**TASK GOAL:**
Set the data down again, exactly as it reads, but without the pictures.

**DATA SECTION:**
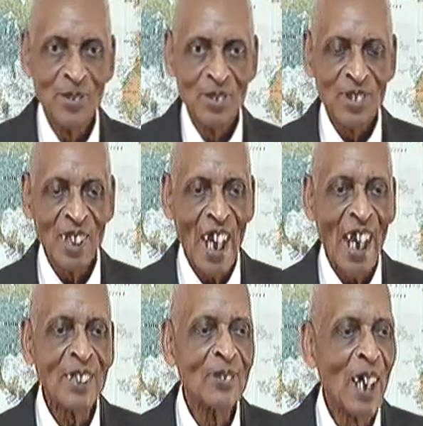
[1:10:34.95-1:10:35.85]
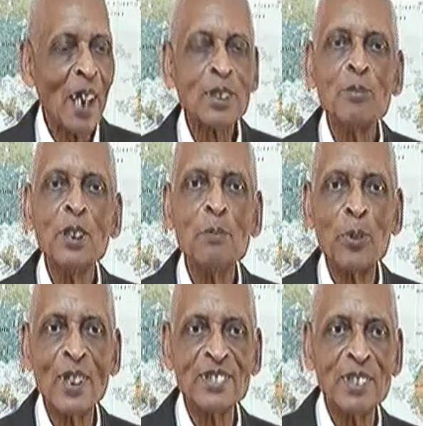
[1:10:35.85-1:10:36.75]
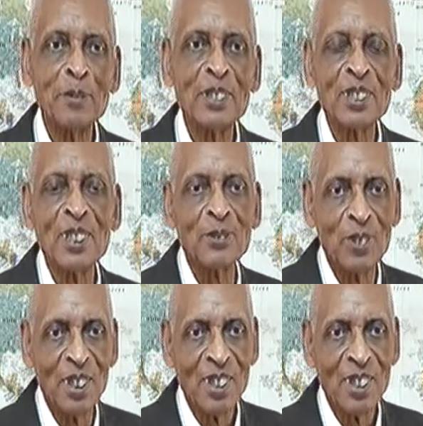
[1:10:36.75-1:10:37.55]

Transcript: said, I don't have to be the president of this country.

**EXERCISE RESPONSE:**
[1:10:34.95-1:10:35.85]
[1:10:35.85-1:10:36.75]
[1:10:36.75-1:10:37.55]

Transcript: said, I don't have to be the president of this country.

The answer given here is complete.